» Dataset records:
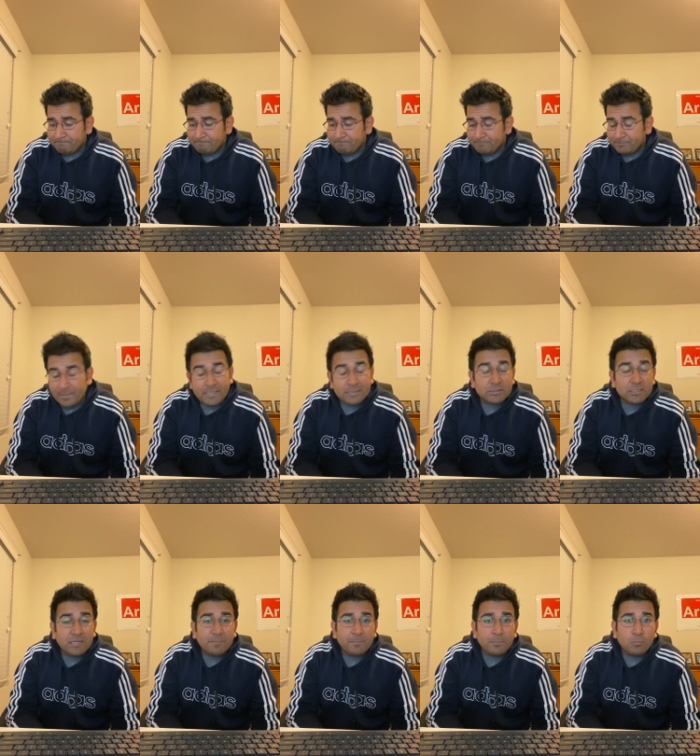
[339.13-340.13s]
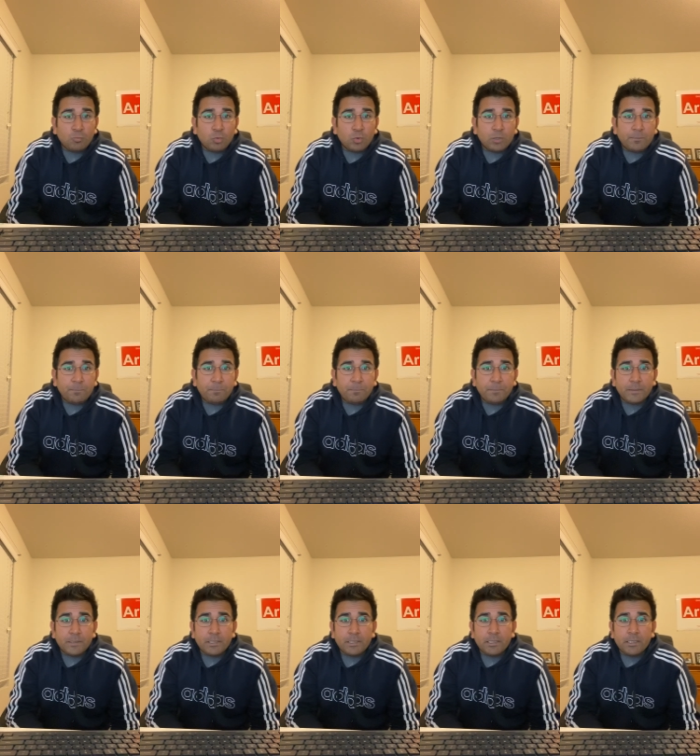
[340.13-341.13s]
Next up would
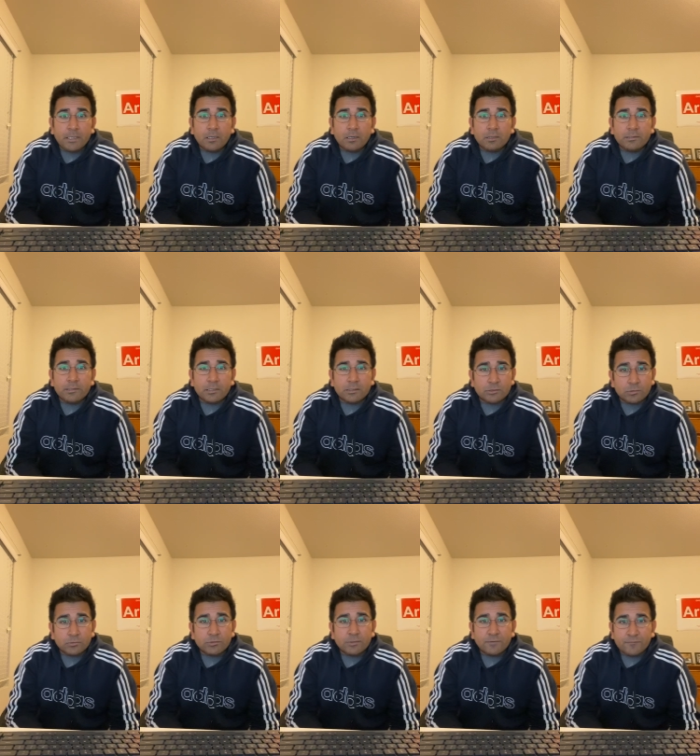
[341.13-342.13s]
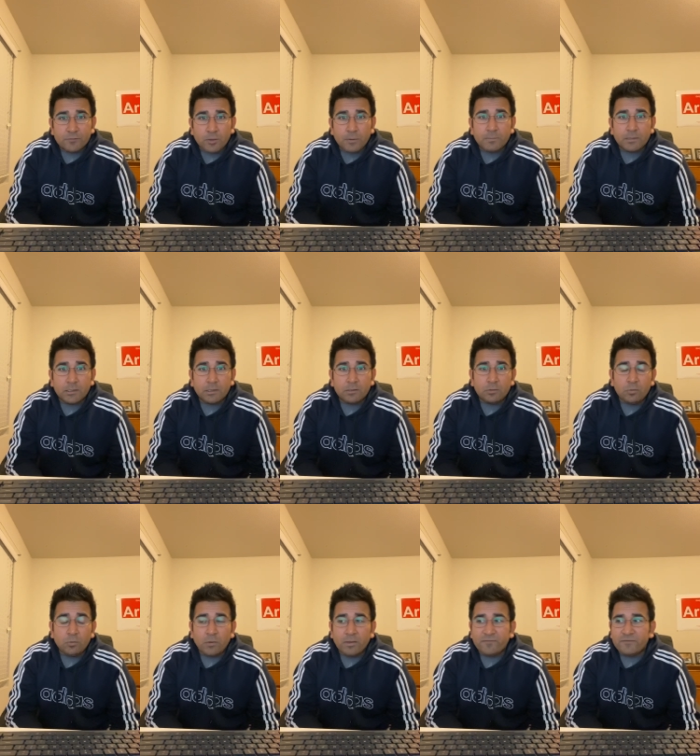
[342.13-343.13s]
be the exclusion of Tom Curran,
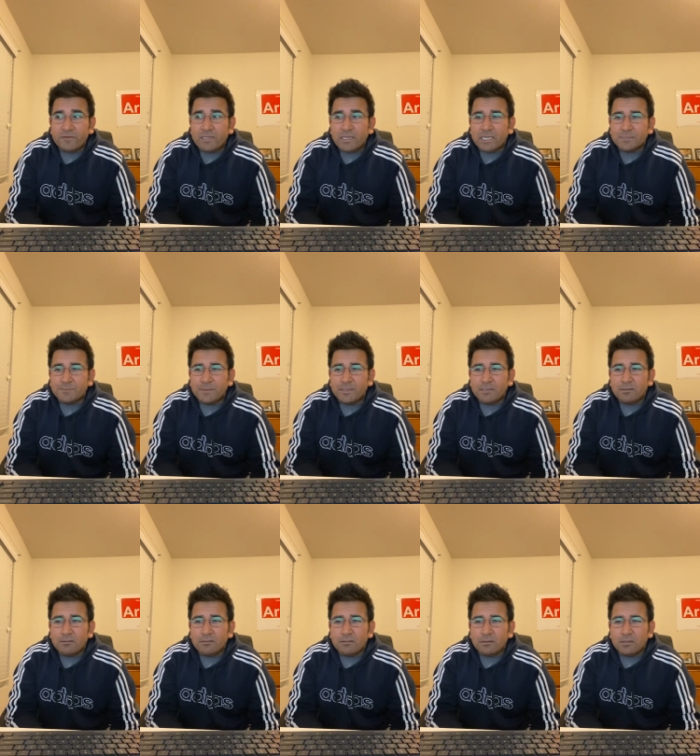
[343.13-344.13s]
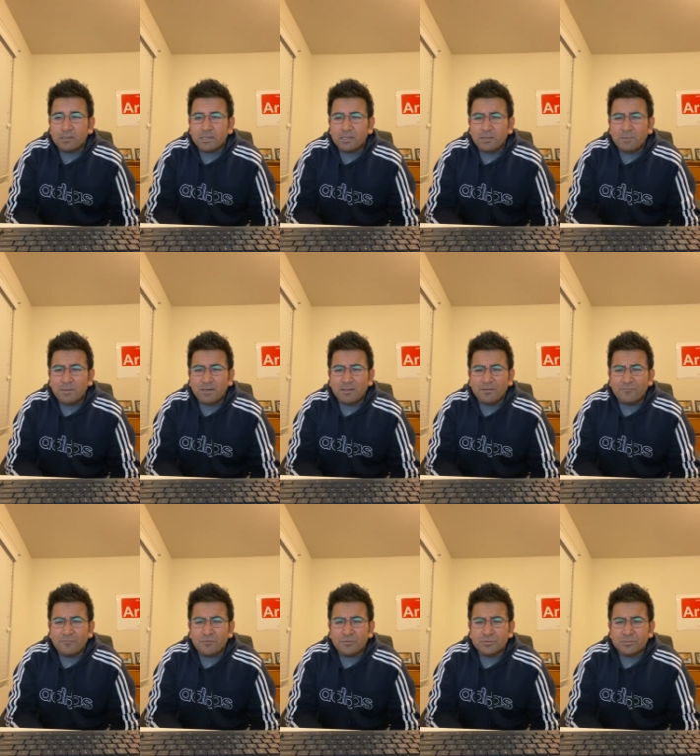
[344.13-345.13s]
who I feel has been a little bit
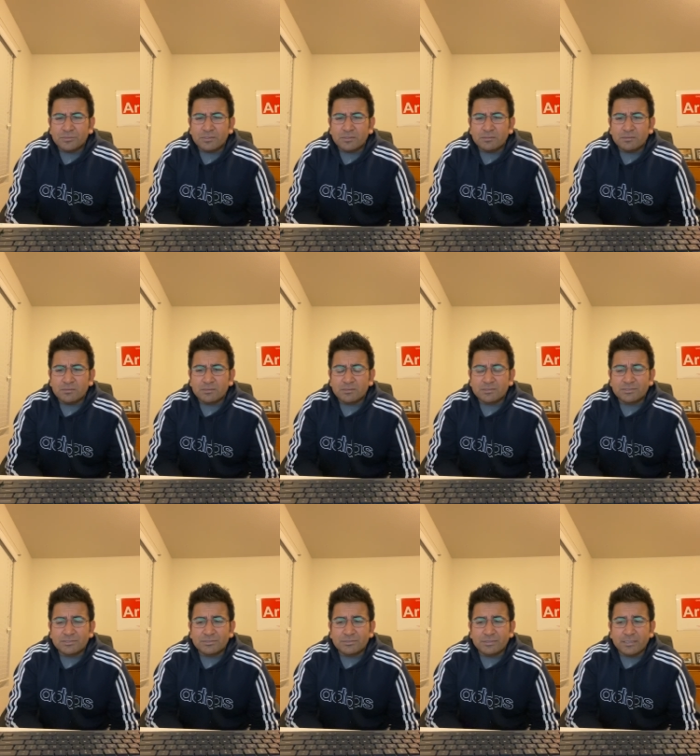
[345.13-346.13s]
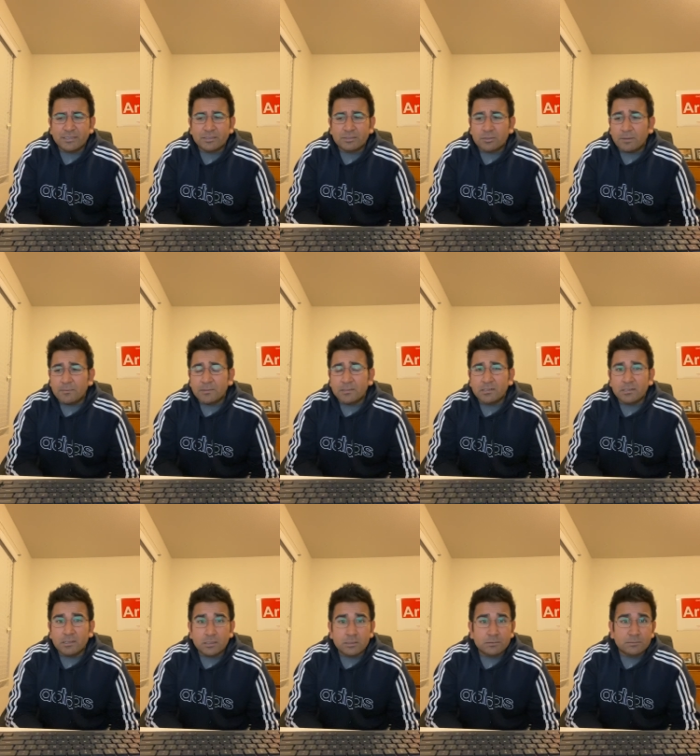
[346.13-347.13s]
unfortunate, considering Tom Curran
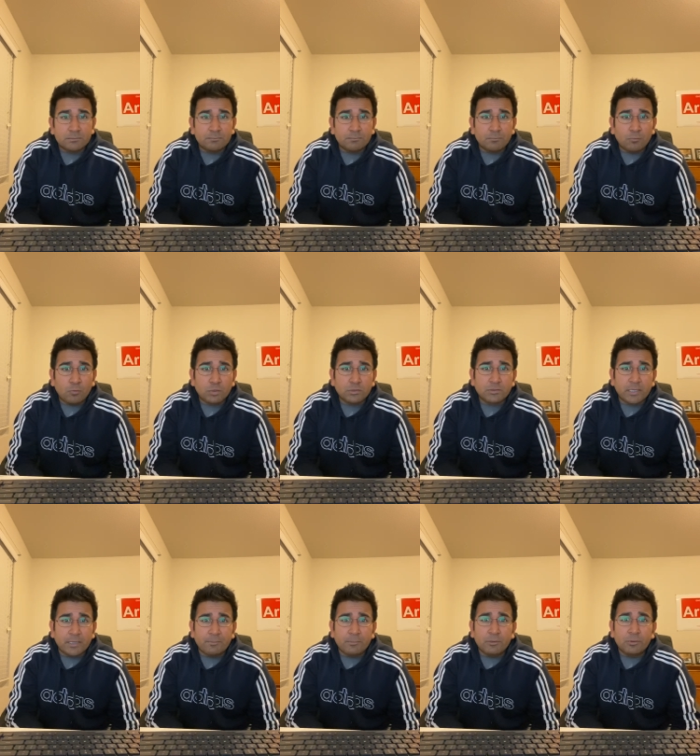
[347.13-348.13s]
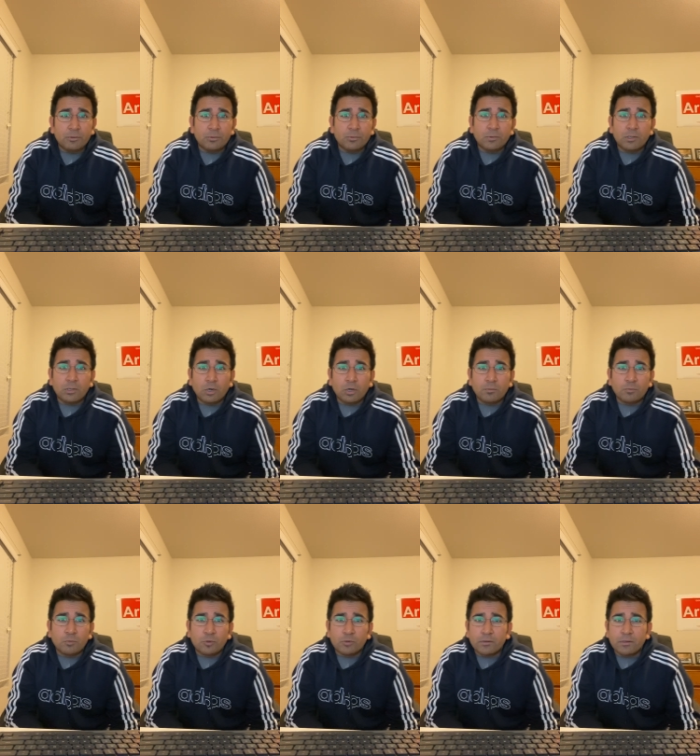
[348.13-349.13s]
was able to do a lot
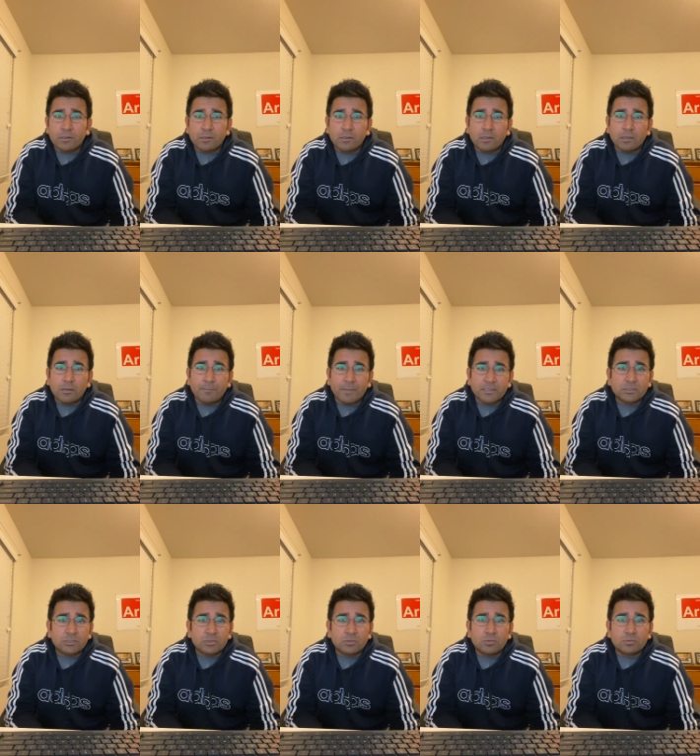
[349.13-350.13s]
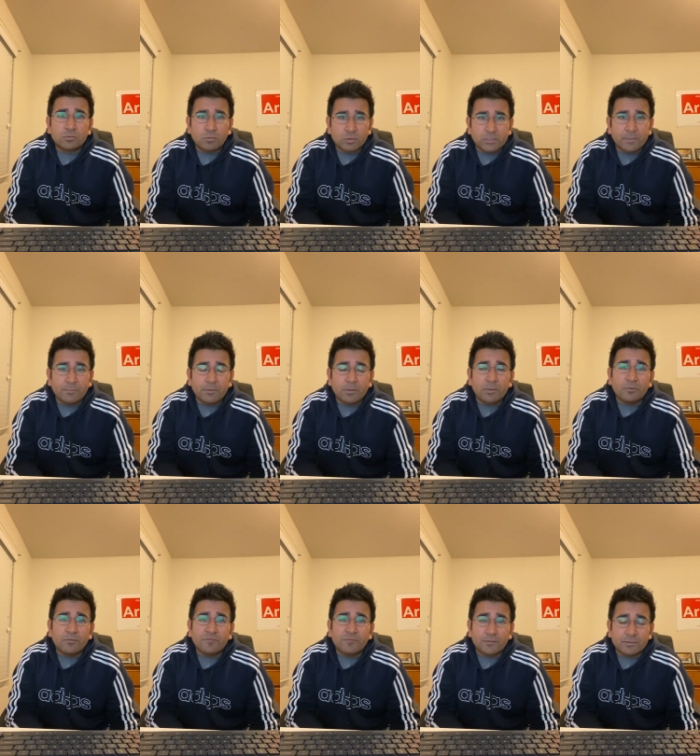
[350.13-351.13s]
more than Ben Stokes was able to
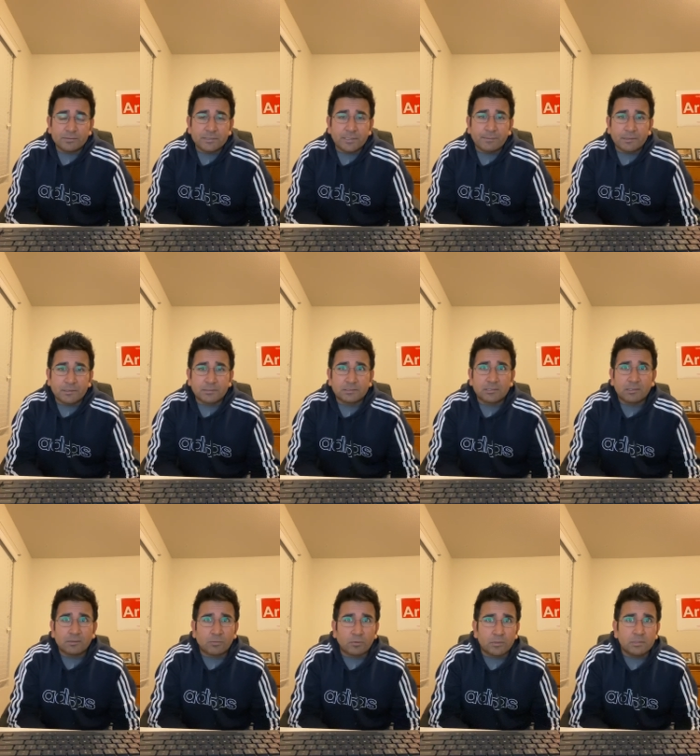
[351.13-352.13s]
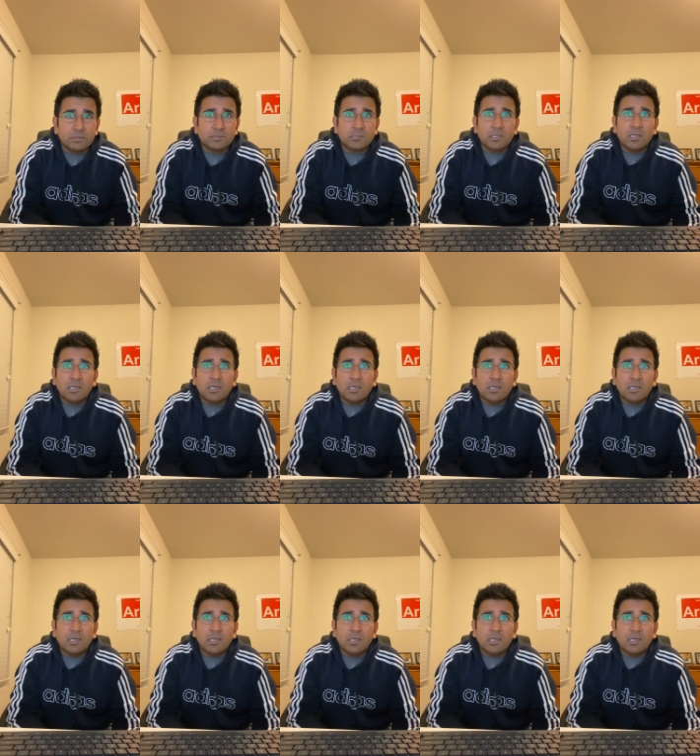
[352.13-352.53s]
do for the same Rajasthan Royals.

» Task requirements:
Please retype the material above exactly, and omit its images.

» Reply to the task:
[339.13-340.13s]
[340.13-341.13s]
Next up would
[341.13-342.13s]
[342.13-343.13s]
be the exclusion of Tom Curran,
[343.13-344.13s]
[344.13-345.13s]
who I feel has been a little bit
[345.13-346.13s]
[346.13-347.13s]
unfortunate, considering Tom Curran
[347.13-348.13s]
[348.13-349.13s]
was able to do a lot
[349.13-350.13s]
[350.13-351.13s]
more than Ben Stokes was able to
[351.13-352.13s]
[352.13-352.53s]
do for the same Rajasthan Royals.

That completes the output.